Task item – Restate word for word the entries below, starting with the line with "Silent video, 10 frames per second." and continuing through the line with "[7.20-8.10s]". Include both of those lines and no others.

Material supplied –
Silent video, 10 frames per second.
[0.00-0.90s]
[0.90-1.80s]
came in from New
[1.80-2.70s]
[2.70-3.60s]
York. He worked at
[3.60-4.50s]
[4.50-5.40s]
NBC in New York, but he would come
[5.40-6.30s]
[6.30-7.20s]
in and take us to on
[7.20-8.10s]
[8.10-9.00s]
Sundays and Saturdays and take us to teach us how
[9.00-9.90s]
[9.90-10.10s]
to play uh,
==
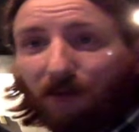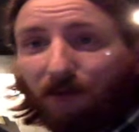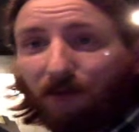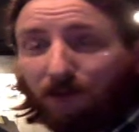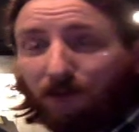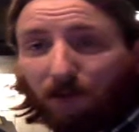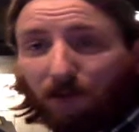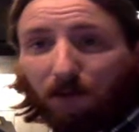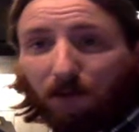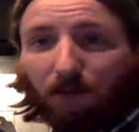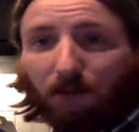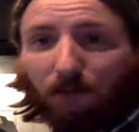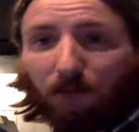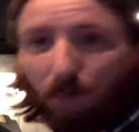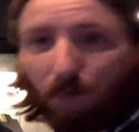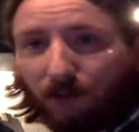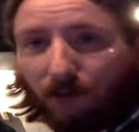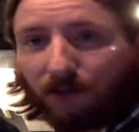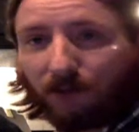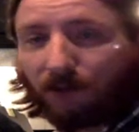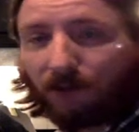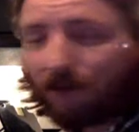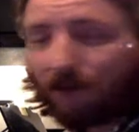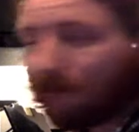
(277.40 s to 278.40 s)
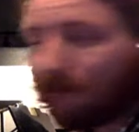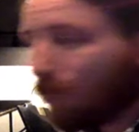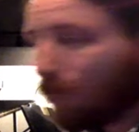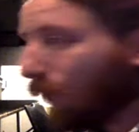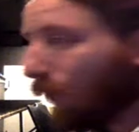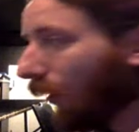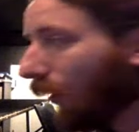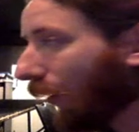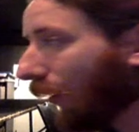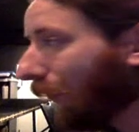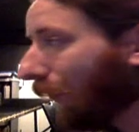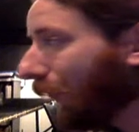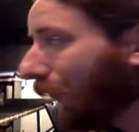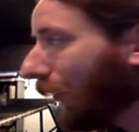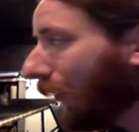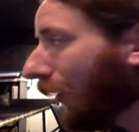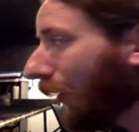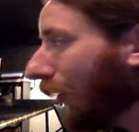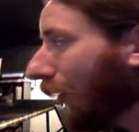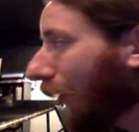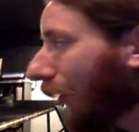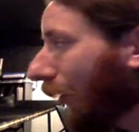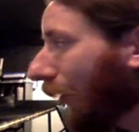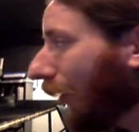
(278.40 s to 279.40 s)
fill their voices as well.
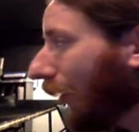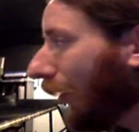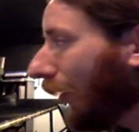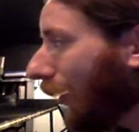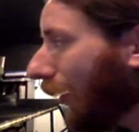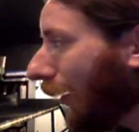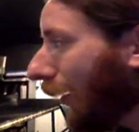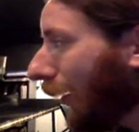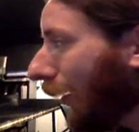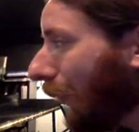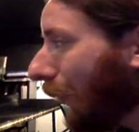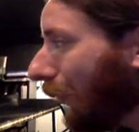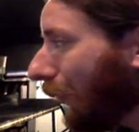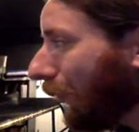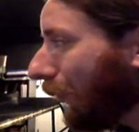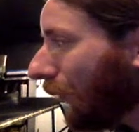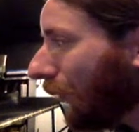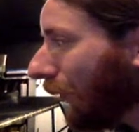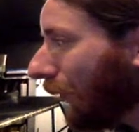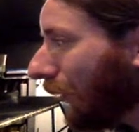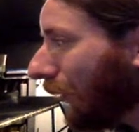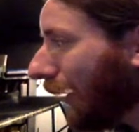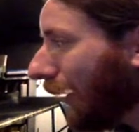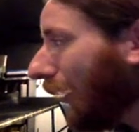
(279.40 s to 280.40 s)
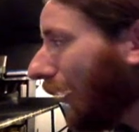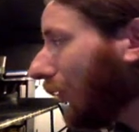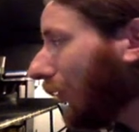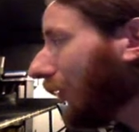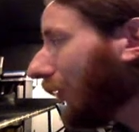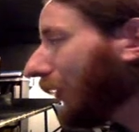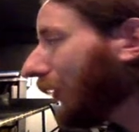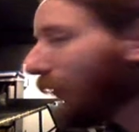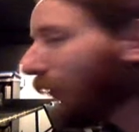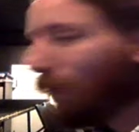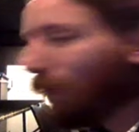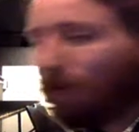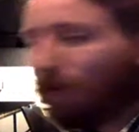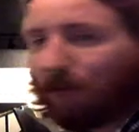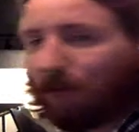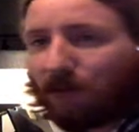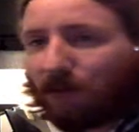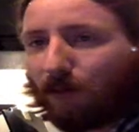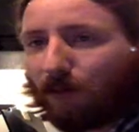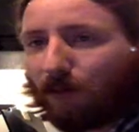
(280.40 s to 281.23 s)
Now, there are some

Written reply –
Silent video, 10 frames per second.
[0.00-0.90s]
[0.90-1.80s]
came in from New
[1.80-2.70s]
[2.70-3.60s]
York. He worked at
[3.60-4.50s]
[4.50-5.40s]
NBC in New York, but he would come
[5.40-6.30s]
[6.30-7.20s]
in and take us to on
[7.20-8.10s]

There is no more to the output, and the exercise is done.